Listed entries:
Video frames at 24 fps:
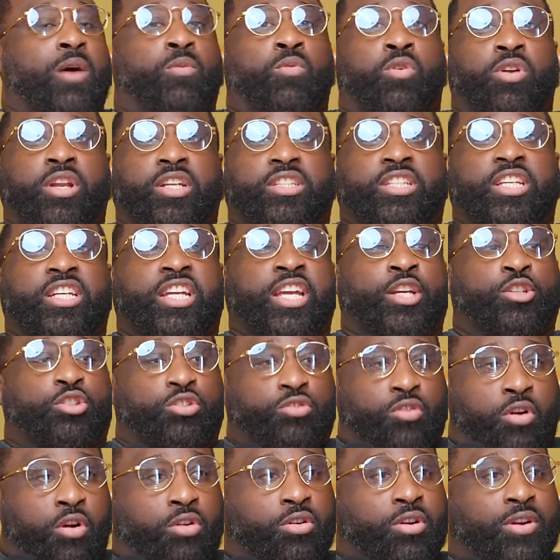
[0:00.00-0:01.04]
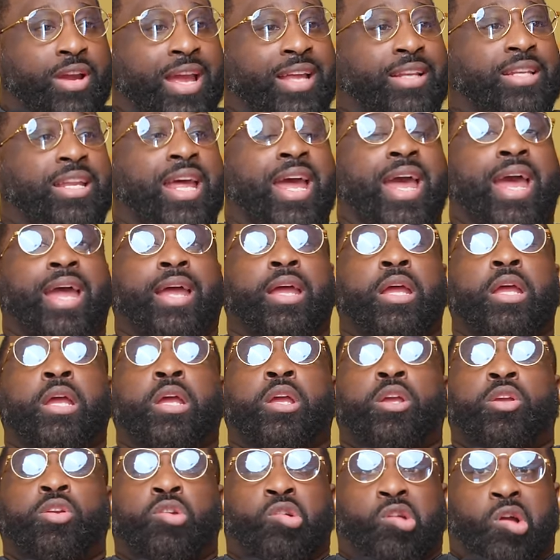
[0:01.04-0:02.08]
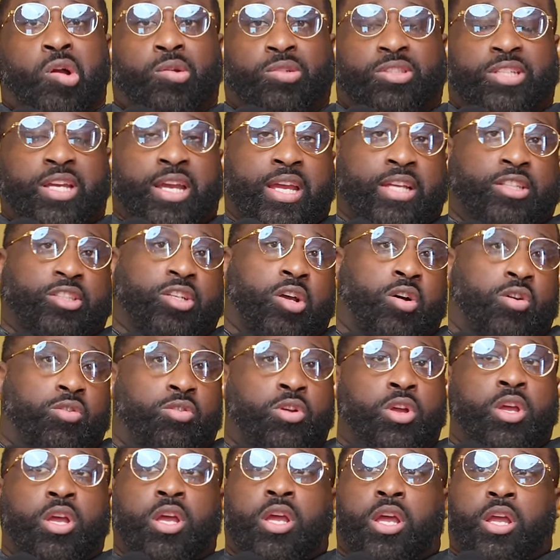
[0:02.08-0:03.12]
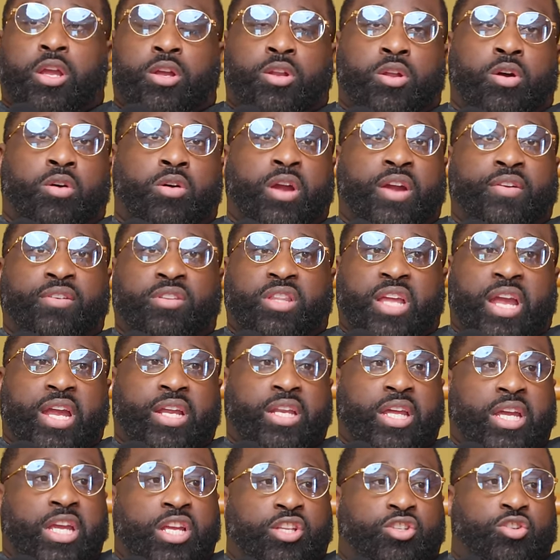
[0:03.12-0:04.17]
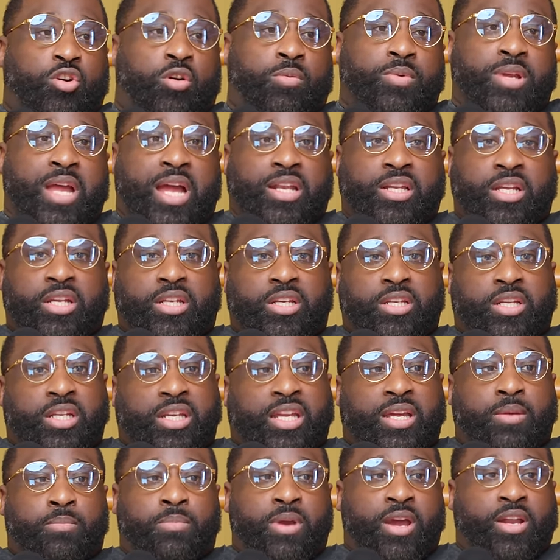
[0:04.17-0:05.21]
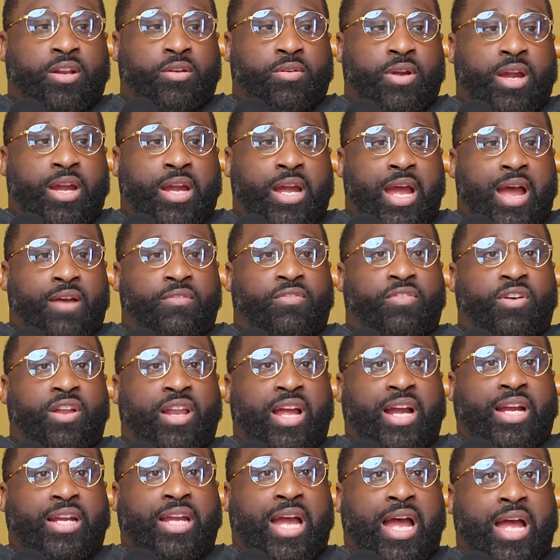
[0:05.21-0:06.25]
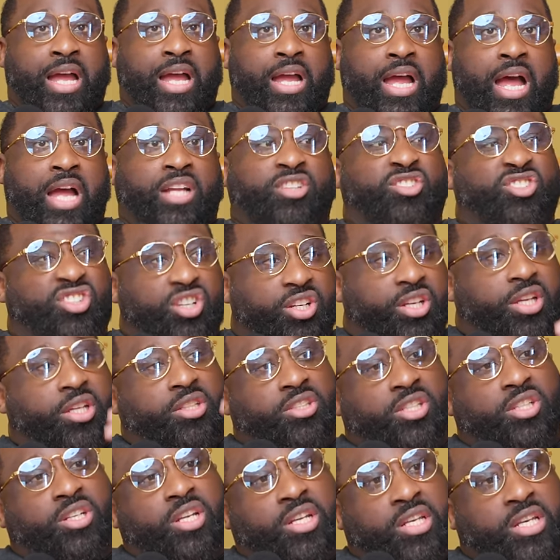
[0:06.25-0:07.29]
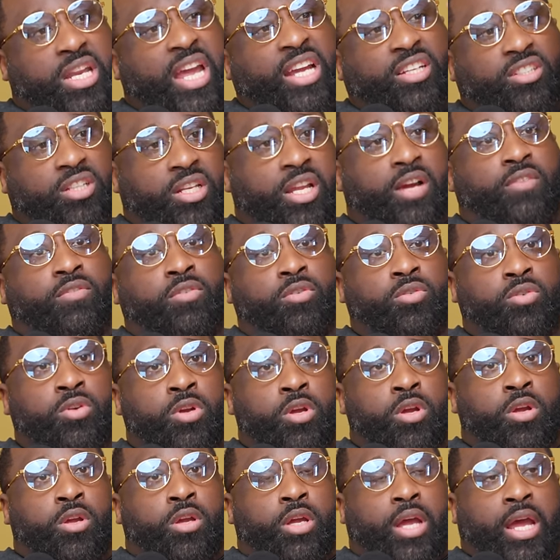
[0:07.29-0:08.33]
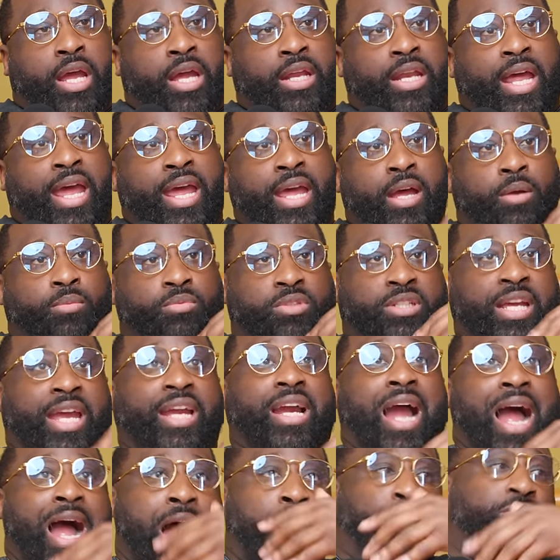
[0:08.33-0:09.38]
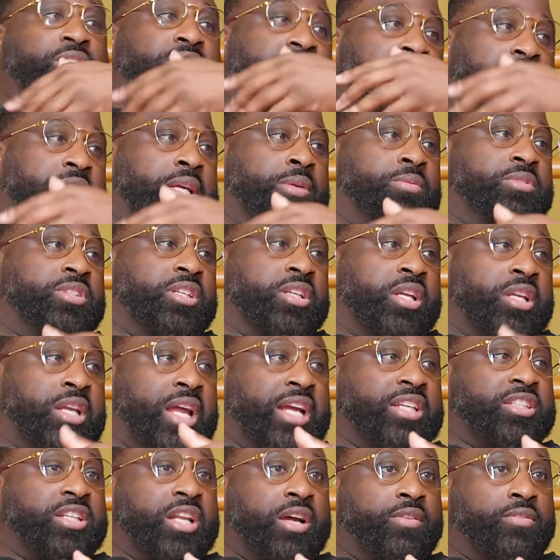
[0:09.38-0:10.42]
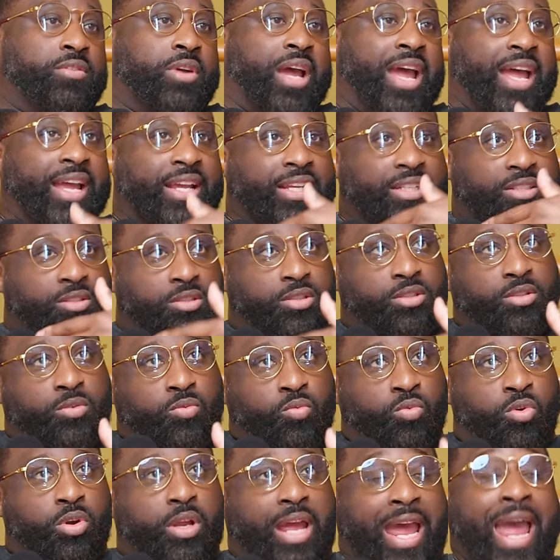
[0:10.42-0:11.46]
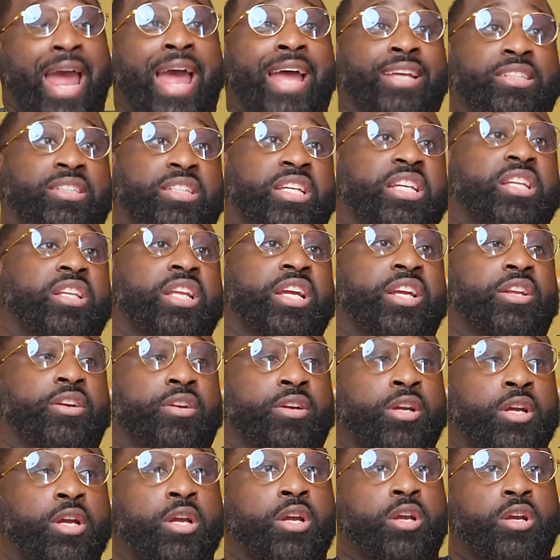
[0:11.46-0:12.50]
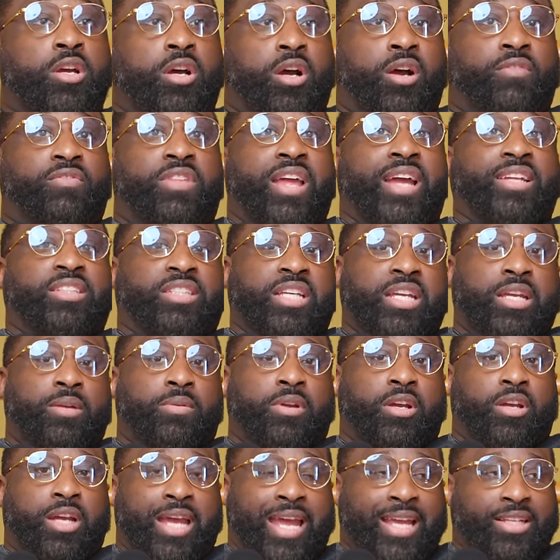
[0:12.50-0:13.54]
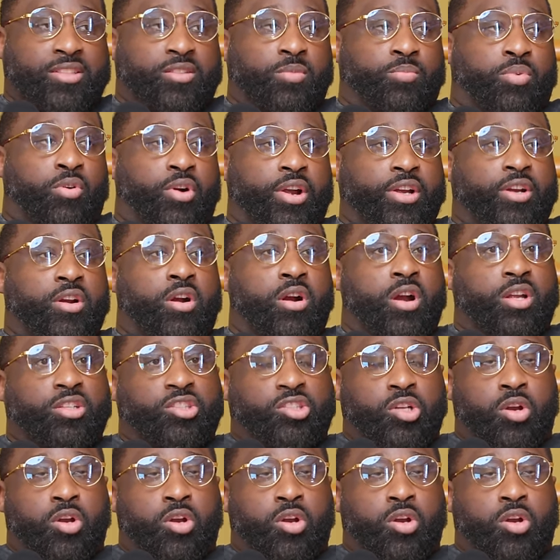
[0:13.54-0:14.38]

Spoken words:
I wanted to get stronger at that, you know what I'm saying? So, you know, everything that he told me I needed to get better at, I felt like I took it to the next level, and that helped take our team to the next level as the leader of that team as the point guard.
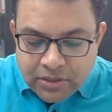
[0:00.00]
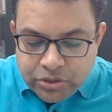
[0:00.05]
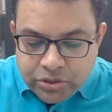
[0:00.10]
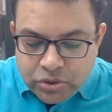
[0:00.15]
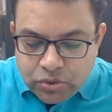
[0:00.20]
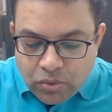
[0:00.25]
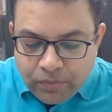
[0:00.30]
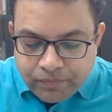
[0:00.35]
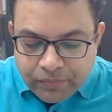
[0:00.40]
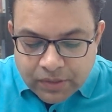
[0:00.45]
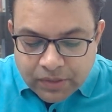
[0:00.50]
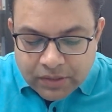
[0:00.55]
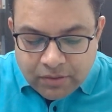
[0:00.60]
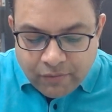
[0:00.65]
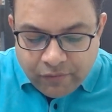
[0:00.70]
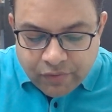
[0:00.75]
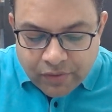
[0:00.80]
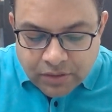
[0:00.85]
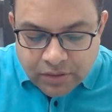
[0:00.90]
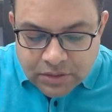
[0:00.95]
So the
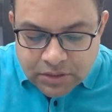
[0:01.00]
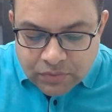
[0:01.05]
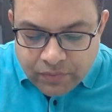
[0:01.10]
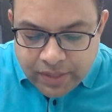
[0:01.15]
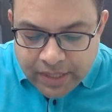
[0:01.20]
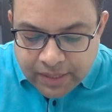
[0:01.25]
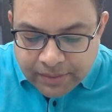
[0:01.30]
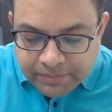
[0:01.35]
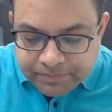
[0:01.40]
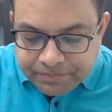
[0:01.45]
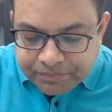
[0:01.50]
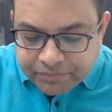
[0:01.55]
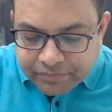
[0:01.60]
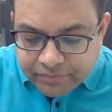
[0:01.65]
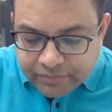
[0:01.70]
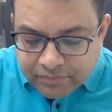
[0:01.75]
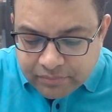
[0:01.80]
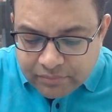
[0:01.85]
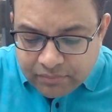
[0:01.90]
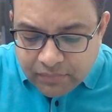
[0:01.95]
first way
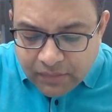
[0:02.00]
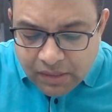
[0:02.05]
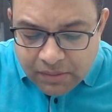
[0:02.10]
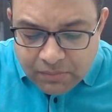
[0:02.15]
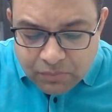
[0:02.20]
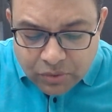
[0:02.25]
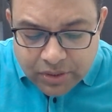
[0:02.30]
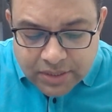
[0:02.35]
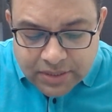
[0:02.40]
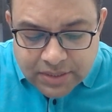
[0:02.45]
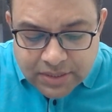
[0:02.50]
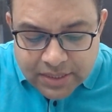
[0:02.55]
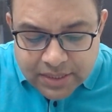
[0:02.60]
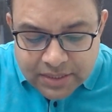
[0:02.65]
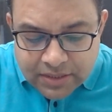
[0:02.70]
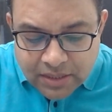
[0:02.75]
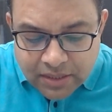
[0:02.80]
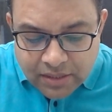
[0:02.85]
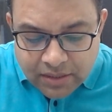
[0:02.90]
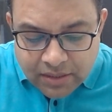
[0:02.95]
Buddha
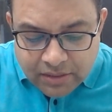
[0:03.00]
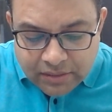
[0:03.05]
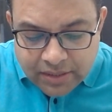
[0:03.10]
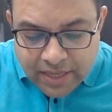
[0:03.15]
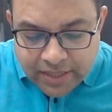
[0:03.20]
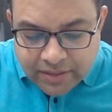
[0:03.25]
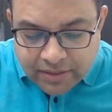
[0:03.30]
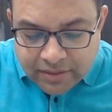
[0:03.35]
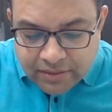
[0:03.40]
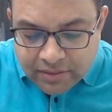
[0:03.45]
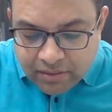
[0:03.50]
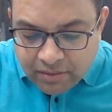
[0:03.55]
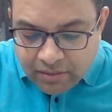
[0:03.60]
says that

Aim of the exercise:
Give every entry above again, exactly, and keep all pictures out of it.

Written solution:
Video frames at 24 fps:
[0:00.00-0:01.04]
[0:01.04-0:02.08]
[0:02.08-0:03.12]
[0:03.12-0:04.17]
[0:04.17-0:05.21]
[0:05.21-0:06.25]
[0:06.25-0:07.29]
[0:07.29-0:08.33]
[0:08.33-0:09.38]
[0:09.38-0:10.42]
[0:10.42-0:11.46]
[0:11.46-0:12.50]
[0:12.50-0:13.54]
[0:13.54-0:14.38]

Spoken words:
I wanted to get stronger at that, you know what I'm saying? So, you know, everything that he told me I needed to get better at, I felt like I took it to the next level, and that helped take our team to the next level as the leader of that team as the point guard.
[0:00.00]
[0:00.05]
[0:00.10]
[0:00.15]
[0:00.20]
[0:00.25]
[0:00.30]
[0:00.35]
[0:00.40]
[0:00.45]
[0:00.50]
[0:00.55]
[0:00.60]
[0:00.65]
[0:00.70]
[0:00.75]
[0:00.80]
[0:00.85]
[0:00.90]
[0:00.95]
So the
[0:01.00]
[0:01.05]
[0:01.10]
[0:01.15]
[0:01.20]
[0:01.25]
[0:01.30]
[0:01.35]
[0:01.40]
[0:01.45]
[0:01.50]
[0:01.55]
[0:01.60]
[0:01.65]
[0:01.70]
[0:01.75]
[0:01.80]
[0:01.85]
[0:01.90]
[0:01.95]
first way
[0:02.00]
[0:02.05]
[0:02.10]
[0:02.15]
[0:02.20]
[0:02.25]
[0:02.30]
[0:02.35]
[0:02.40]
[0:02.45]
[0:02.50]
[0:02.55]
[0:02.60]
[0:02.65]
[0:02.70]
[0:02.75]
[0:02.80]
[0:02.85]
[0:02.90]
[0:02.95]
Buddha
[0:03.00]
[0:03.05]
[0:03.10]
[0:03.15]
[0:03.20]
[0:03.25]
[0:03.30]
[0:03.35]
[0:03.40]
[0:03.45]
[0:03.50]
[0:03.55]
[0:03.60]
says that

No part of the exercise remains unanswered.